# What the task asks:
Every record below should be retyped exactly, and no picture should appear in the copy.

################

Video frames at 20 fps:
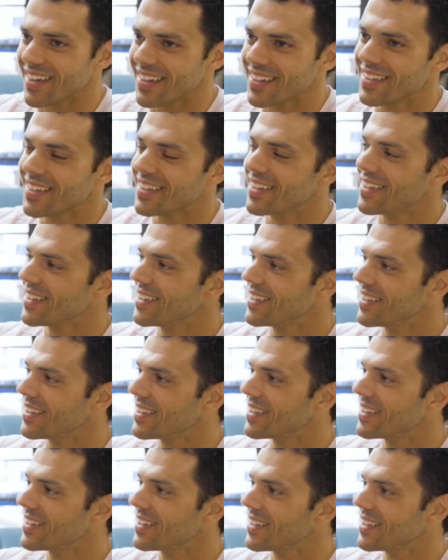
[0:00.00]

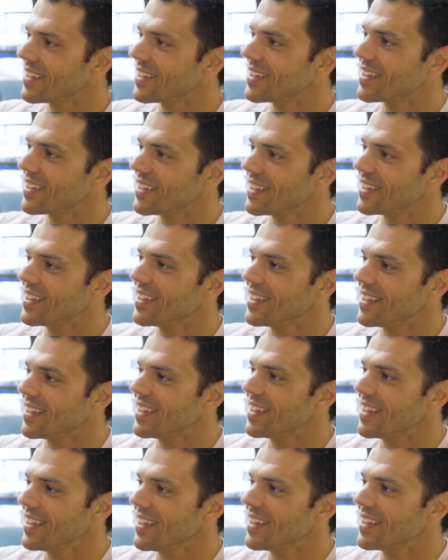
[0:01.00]

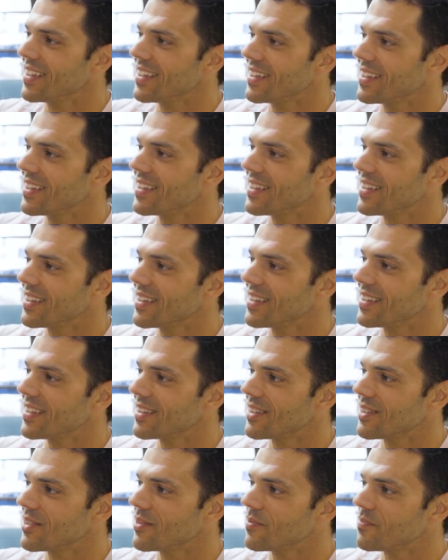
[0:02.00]
No words are spoken by the person on screen.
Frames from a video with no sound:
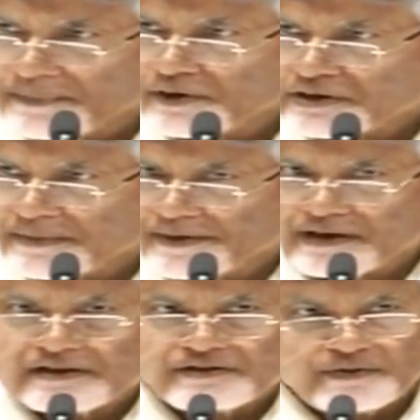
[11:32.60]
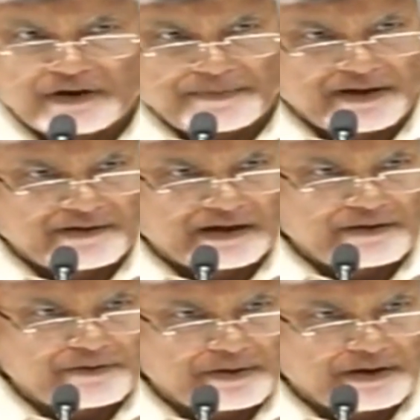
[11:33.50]
opposition parties you are behaving
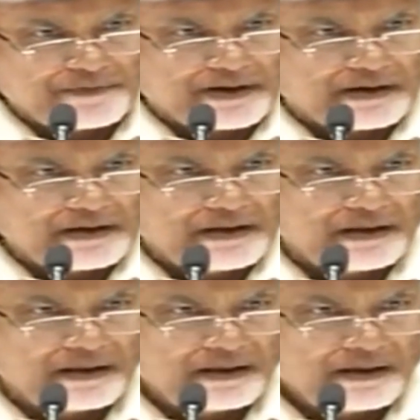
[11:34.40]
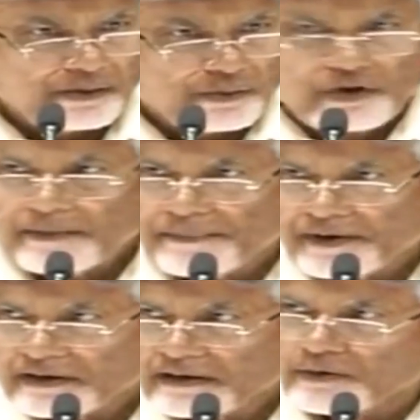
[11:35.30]
differently. Ruling
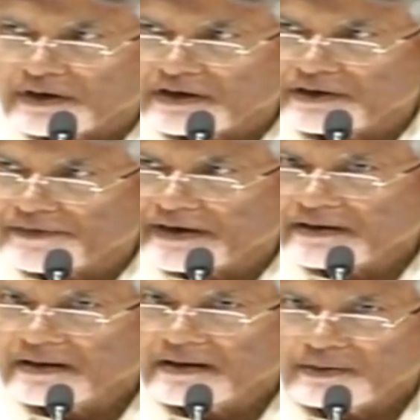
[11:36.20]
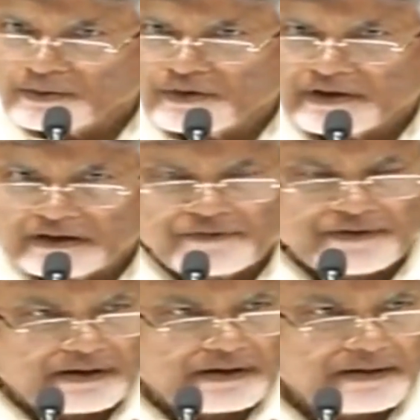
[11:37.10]
party you are doing
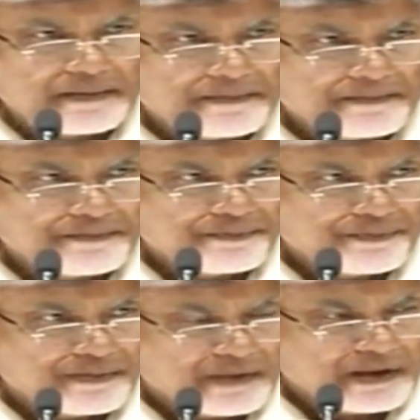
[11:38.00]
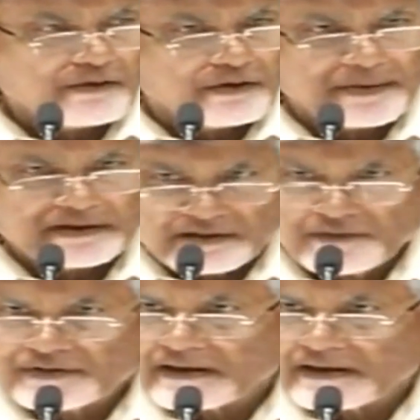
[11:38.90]
differently. Even my chief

################

# Written response:
Video frames at 20 fps:
[0:00.00]

[0:01.00]

[0:02.00]
No words are spoken by the person on screen.
Frames from a video with no sound:
[11:32.60]
[11:33.50]
opposition parties you are behaving
[11:34.40]
[11:35.30]
differently. Ruling
[11:36.20]
[11:37.10]
party you are doing
[11:38.00]
[11:38.90]
differently. Even my chief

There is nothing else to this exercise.